Kieran’s father opened his mouth to speak.

“Oh be quiet,” she snapped at him. “You are both...so...so....” She sighed. “Move out of my way.” She smacked her husband’s arm. Kieran stepped back, eager to get the hell out of Dodge.

“Son,” his father intoned, ignoring his wife’s outburst.

“Sir?”

“What’s going on with that girl?”

“Nothing that concerns me. I happened to be there, getting Mama from her appointment when she....Anyway, her fiancé is with her now. I gotta go.”

“Thanks for managing Dominic.”

The temptation to tell his father the truth and force him to face the extent of Dominic’s issues gripped him hard. But Kieran decided to stay with what worked for the Love family—handle it, don’t talk about it more than necessary, move on to the next crisis, and hope the previous one disappears. “You’re welcome. Wish me luck. I have a job interview tomorrow.”

“Oh? Where?”

“Pussycat Lounge, over by the airport.”

“Pussycat...uh...oh, right.”

“They need bouncers.” Kieran took a small bit of satisfaction letting his father’s imagination run for a few seconds. He was certain Anton had been to that place before it had been bought out and facelifted by some corporation. But slap lipstick on a pig all you want. At the end of the day, the Pussycat Lounge remained a sleazy, down-market, small town strip joint.
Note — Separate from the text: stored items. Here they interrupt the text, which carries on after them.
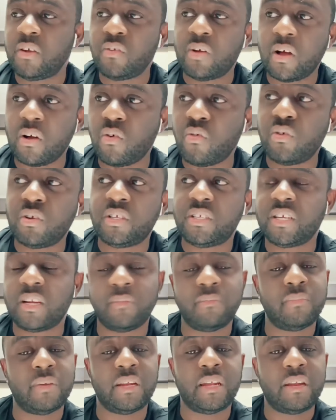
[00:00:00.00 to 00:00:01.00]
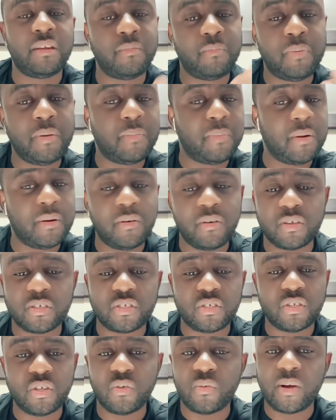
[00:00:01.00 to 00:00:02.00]
a good job, man, and the people
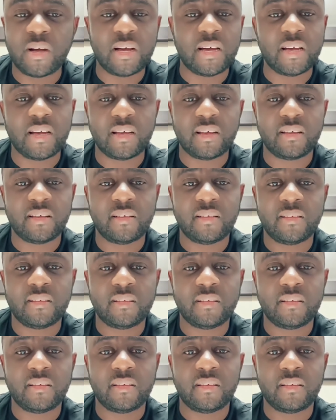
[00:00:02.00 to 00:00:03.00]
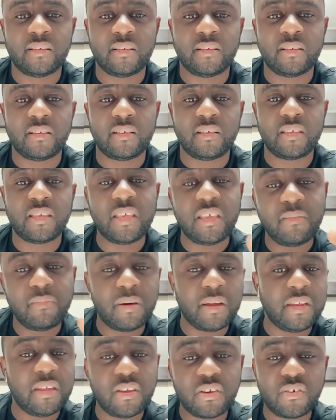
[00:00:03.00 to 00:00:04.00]
just don't want to give
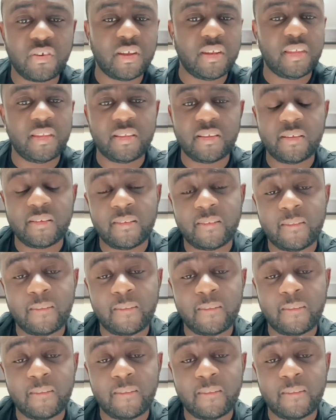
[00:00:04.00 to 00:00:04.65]
man in credit.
And he, Kieran Francesco Love with his B.A. in history, a one-time NBA star, was praying the place would hire him to deal with rowdy clients getting too friendly with the girls.

“I see. Well, good luck. I’d best check on your mama.”

“Yeah. Tell her thanks for me. She was a big help.”

Kieran climbed into the car and fired up the rebuilt engine. The partial payment from the insurance company had floated him rent and a phone payment and he’d banked the rest, after tossing the credit card people a few bucks. Thankfully, the Love family had a small stable of cars collected through the years, so one had been assigned to him.